The campaign’s lead scientists on board the ship include former University of Alaska marine conservation professor Rick Steiner, and John Hoscevar.
Steiner is best known in Alaska for his leadership in response to the 1989 Exxon Valdez Oil Spill. According to his Greenpeace biography, he helped established the Regional Citizens Advisory Councils, the Prince William Sound Science Center, and helped bring about the billion dollar legal settlement between Exxon and the government, with which much of the coastline is now protected.
Hoscevar, a marine biologist and an accomplished campaigner, explorer and marine scientist, helped Greenpeace win what it considers several major victories for marine conservation since becoming the director of Greenpeace’s oceans campaign in 2004. He directed a campaign that secured the first cap on factory fishing for menhanden in the Chesapeake Bay, then led a successful campaign to persuade the Bush administration to scrap its plans to eliminate important fisheries protections. During the past three years, despite organized opposition from the fishing industry, Hoscevar’s team won successively lower catch levels for the pollock fishery.
He led an expedition to the Bering Sea five years ago that used submarines to conduct the first manned exploration of the world’s largest underwater canyon.
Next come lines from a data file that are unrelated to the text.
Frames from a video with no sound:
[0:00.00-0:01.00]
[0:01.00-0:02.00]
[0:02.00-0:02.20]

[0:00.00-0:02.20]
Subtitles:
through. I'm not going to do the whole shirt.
The team discovered a new species of sponge, and documented corals and sponges not previously known to live in the Bering Sea.
In 2010 following the BP Horizon oil spill in the Gulf of Mexico, Hoscevar put together the scientific program for a three month-long research expedition to assess the scope and impacts of the disaster.
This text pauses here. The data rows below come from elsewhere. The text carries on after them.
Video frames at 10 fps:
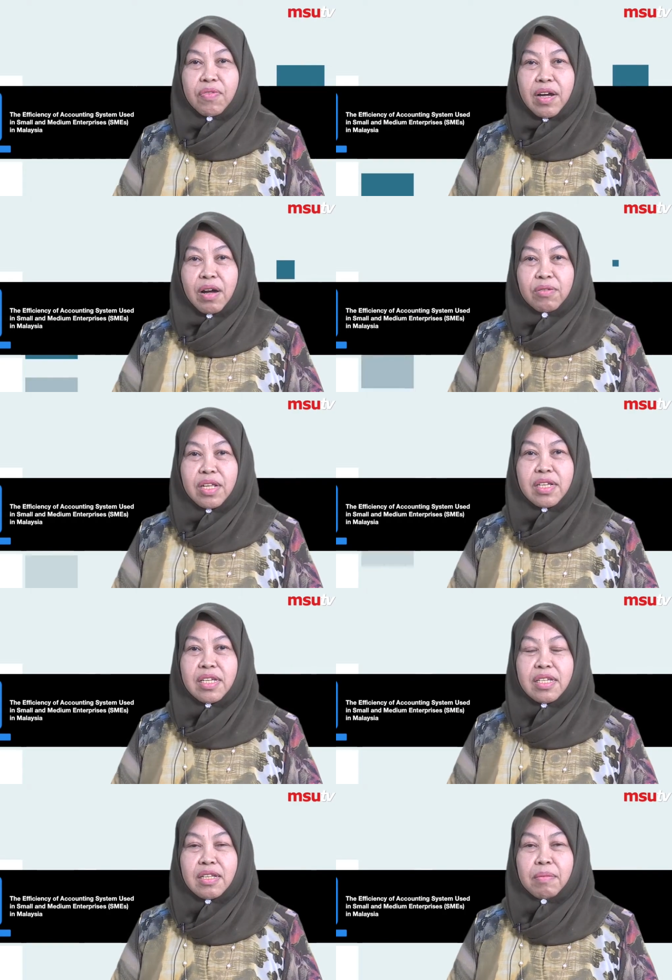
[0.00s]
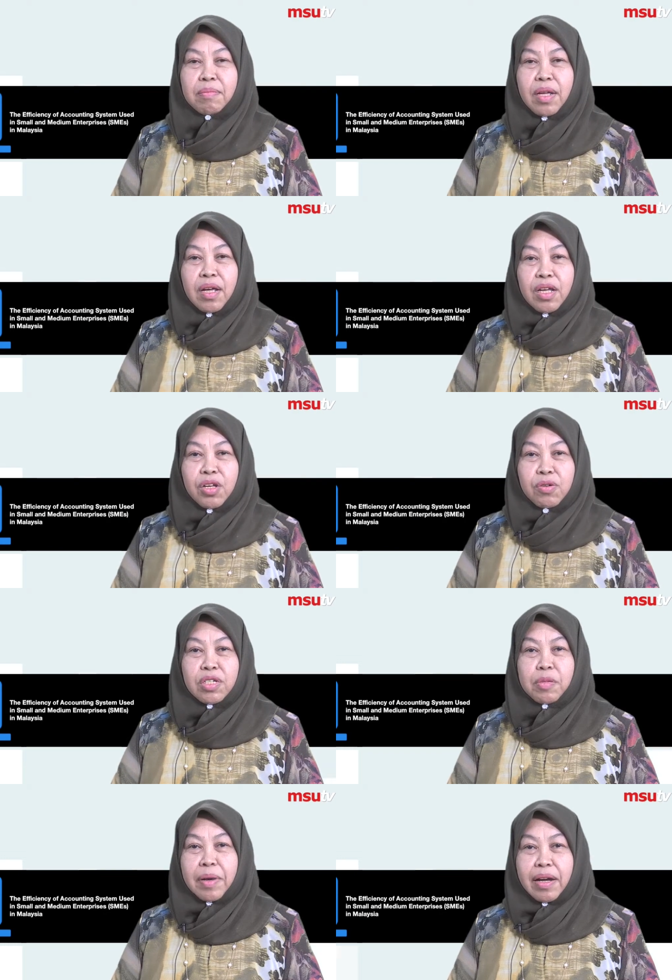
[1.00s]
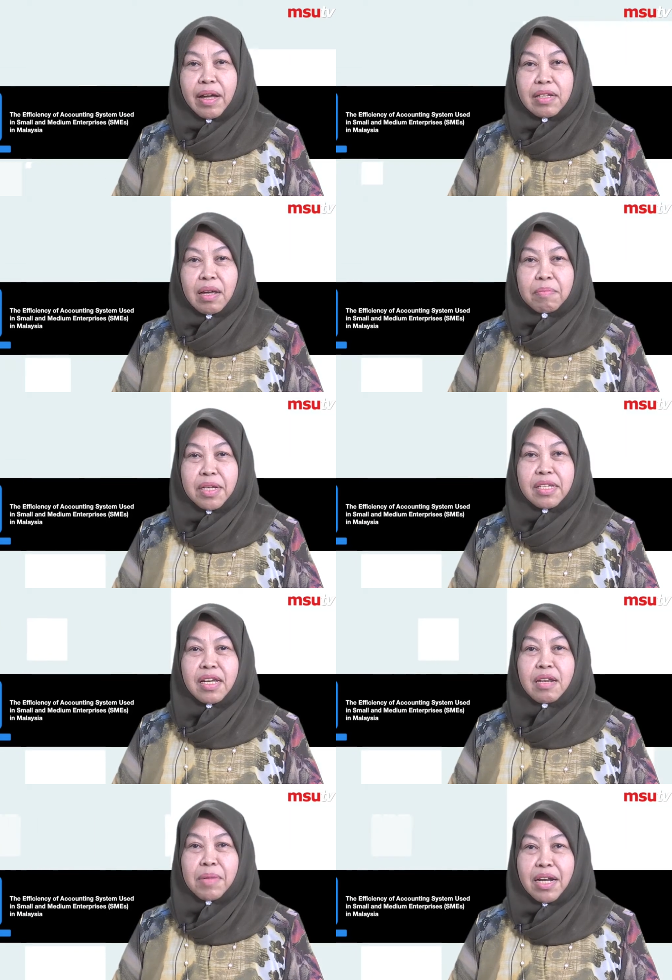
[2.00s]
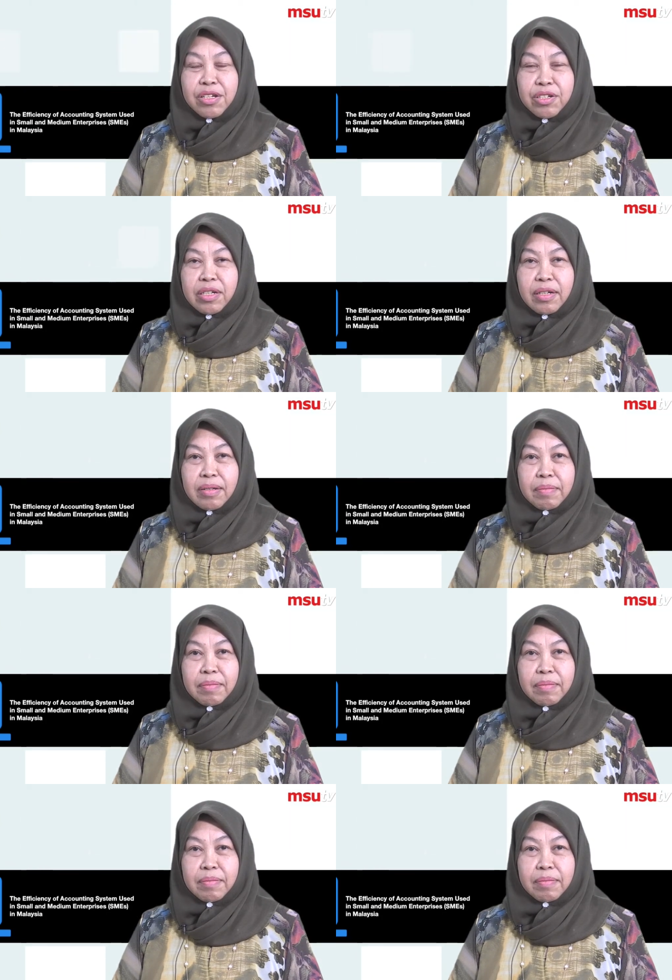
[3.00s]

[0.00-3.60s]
of accounting system used by SMEs in Malaysia.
Shell has spent $4 billion buying drilling rights in the region, beginning in 2005, and several more years trying to overcome regulatory hurdles. The Obama administration signed off on Shell’s broad drilling blueprints for the region, after Shell officials backed the administrations’ efforts to advocate for a stronger response to global climate change. By having Shell obtain a court review its drilling plans early on, the company effectively pre-empted the possibility of opponents trying to halt the drilling by filing a last-minute lawsuit and obtaining a court injunction.
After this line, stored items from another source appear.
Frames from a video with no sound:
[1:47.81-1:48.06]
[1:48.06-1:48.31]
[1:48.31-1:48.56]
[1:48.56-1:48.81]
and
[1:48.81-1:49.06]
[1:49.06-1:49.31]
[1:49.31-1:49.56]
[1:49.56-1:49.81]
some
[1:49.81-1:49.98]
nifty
The Environmental Protection Agency has issued clean air permits for the flotilla of vessels that will be involved in Shell’s operations. Some of the converted crabbing ships conducting scientific tests in the region for Shell over the past years, have moored in the Seward boat harbor.

Heidi Zemach | For The LOG
Greenpeace lead campaigner Jackie Dragon, and public affairs specialist Travis Nichols, stand on the deck of the Esperanza Monday.
A federal judge, Sharon Gleason, of Anchorage has ordered Greenpeace, including its flagship Esperanza and submarines, to stay 500 meters away from Shell Oil’s drilling and support vessels through the close of the open-water drilling season (Oct. 31). Shell sought the injunction after Greenpeace New Zealand activists, including “Xena” actress Lucy Lawless, were arrested after illegally boarding the Shell drill ship Noble Discoverer in February before it left for the U.S. West Coast for cold-weather modifications.
Federal offshore drilling inspectors also announced last week that they will be stationed on rigs that Shell plans to use in drilling around-the-clock. Stationing these inspectors on the Kulluk and Discoverer rigs full-time will ensure a close watch on Shell’s proposed oil exploration, should it win final government approval, said James Watson, the Bureau of Safety and Environmental Enforcement Director.
Asked whether Greenpeace organizers didn’t feel they were a little late in trying to stop an operation that has the President’s blessing, and is about to occur, Dragon strongly emphasized, “It’s not a done deal until we stop them,” she said.